Only a month back, the contractor shifted him to Silkyara tunnel where his elder brother Yogesh was already working.
On the day of the accident, Yogesh was not on duty. He had gone home to celebrate Diwali with parents. Had he not gone home, both the brothers would have gotten trapped in the tunnel, and the pain of their parents would have been more intense.
For Kumar, the tunnel was a means of livelihood, but after the incident, he feels vulnerable and horrified. “Now, whenever I close my eyes, those voices, the sound of drilling machines and the visuals of collapse hover before my eyes. It’s my second birth. This experience will keep flashing in my memory for a long, long time. I will not go back to the tunnel again. I will find a job in the village, or closer to home.
Nevertheless, Kumar says he is indebted to the team of rat-miners who finally did what the machines and technology could not. “When they entered the tunnel, we screamed with joy.

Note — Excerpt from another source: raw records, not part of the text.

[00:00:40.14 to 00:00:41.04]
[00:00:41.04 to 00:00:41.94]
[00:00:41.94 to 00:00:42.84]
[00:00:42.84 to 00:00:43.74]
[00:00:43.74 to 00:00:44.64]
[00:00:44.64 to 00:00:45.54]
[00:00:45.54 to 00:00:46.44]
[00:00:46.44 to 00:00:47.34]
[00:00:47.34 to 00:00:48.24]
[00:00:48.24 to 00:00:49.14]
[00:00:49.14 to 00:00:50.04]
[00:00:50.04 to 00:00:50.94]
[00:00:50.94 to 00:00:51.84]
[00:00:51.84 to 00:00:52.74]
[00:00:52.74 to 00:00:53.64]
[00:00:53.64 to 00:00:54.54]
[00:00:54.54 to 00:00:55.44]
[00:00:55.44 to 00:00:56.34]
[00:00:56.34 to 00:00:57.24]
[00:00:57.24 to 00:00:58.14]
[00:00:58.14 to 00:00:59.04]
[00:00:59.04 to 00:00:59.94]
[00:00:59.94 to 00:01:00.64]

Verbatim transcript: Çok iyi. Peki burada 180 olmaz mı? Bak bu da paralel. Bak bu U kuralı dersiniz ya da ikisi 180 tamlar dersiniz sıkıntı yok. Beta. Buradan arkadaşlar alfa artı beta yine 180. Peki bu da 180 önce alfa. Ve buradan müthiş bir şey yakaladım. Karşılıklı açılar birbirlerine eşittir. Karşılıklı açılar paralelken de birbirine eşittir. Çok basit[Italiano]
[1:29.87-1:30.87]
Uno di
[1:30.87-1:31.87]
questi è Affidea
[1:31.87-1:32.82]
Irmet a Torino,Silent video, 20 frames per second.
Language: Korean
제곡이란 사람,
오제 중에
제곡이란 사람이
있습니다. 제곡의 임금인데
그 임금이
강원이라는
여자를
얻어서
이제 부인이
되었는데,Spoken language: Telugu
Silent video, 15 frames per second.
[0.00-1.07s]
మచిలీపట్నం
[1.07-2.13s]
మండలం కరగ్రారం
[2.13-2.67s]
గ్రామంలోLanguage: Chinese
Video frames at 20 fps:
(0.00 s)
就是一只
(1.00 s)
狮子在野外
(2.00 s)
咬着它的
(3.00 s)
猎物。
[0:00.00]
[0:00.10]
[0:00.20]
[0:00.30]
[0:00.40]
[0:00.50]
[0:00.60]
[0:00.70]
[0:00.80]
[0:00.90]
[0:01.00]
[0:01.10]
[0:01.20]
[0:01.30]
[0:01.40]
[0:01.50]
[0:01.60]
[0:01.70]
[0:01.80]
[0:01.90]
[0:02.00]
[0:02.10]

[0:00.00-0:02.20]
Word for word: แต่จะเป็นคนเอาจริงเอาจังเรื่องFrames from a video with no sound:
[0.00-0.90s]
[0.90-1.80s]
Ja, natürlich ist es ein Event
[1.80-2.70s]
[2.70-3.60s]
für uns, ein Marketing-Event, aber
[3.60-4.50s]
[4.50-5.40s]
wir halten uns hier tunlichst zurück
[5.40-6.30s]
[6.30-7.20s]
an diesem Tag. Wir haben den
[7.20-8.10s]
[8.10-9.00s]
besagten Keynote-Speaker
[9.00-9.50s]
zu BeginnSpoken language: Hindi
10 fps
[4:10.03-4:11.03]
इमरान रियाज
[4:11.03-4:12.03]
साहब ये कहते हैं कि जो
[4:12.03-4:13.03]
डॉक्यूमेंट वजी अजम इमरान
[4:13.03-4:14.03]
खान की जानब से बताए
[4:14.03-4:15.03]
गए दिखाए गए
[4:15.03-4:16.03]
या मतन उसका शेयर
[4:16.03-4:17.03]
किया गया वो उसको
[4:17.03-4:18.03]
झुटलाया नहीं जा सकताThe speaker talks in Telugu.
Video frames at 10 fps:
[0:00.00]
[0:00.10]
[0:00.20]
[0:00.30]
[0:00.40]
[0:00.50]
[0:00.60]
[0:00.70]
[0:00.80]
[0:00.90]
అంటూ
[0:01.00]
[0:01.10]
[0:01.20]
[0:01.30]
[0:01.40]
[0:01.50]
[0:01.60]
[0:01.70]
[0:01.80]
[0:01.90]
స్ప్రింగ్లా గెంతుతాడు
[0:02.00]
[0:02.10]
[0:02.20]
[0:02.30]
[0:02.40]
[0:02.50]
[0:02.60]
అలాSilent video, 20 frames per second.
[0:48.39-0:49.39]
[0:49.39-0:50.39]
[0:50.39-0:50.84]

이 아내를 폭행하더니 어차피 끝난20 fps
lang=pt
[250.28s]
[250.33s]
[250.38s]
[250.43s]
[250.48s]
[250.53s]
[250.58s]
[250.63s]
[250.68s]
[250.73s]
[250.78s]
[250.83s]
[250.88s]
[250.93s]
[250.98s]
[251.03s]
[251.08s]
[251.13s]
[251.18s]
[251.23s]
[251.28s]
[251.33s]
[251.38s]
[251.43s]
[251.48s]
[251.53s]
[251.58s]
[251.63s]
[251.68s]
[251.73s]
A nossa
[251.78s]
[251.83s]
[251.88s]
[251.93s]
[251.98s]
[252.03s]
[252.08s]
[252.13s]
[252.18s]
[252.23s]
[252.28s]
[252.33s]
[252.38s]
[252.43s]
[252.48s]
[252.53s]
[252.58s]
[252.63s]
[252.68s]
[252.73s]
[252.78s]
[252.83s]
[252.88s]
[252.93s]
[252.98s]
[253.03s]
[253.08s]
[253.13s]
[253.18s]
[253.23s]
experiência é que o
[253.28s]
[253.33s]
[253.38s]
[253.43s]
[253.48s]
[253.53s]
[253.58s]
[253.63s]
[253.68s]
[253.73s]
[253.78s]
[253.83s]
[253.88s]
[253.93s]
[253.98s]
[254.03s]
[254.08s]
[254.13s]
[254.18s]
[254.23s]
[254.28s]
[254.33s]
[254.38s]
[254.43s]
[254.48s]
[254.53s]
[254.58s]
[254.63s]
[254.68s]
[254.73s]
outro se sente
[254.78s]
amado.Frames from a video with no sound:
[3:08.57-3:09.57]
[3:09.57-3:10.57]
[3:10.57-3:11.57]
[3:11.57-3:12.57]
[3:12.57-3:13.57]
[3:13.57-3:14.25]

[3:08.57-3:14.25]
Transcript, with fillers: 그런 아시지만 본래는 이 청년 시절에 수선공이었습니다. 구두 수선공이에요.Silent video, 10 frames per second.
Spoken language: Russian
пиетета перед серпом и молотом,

We hugged them and lifted them on our shoulders. They proved to be our saviours,” says Kumar.
The family lives in a two-room house. They don't have a TV. When the entire nation was watching the last leg of the rescue operations on TV, his mother says she saw the pictures of her son being hugged by the Uttarakhand Chief Minister Pushkar Singh Dhami on social media. His father Dharam Singh and brother Yogesh Kumar camped outside the tunnel for 15 days while all these 17 days, she kept praying to God for his safe return. Inder Singh Gandhi, the local MLA, reached-out to the family the day Kumar arrived to a warm welcome by the villagers. For him, the bad dream has ended.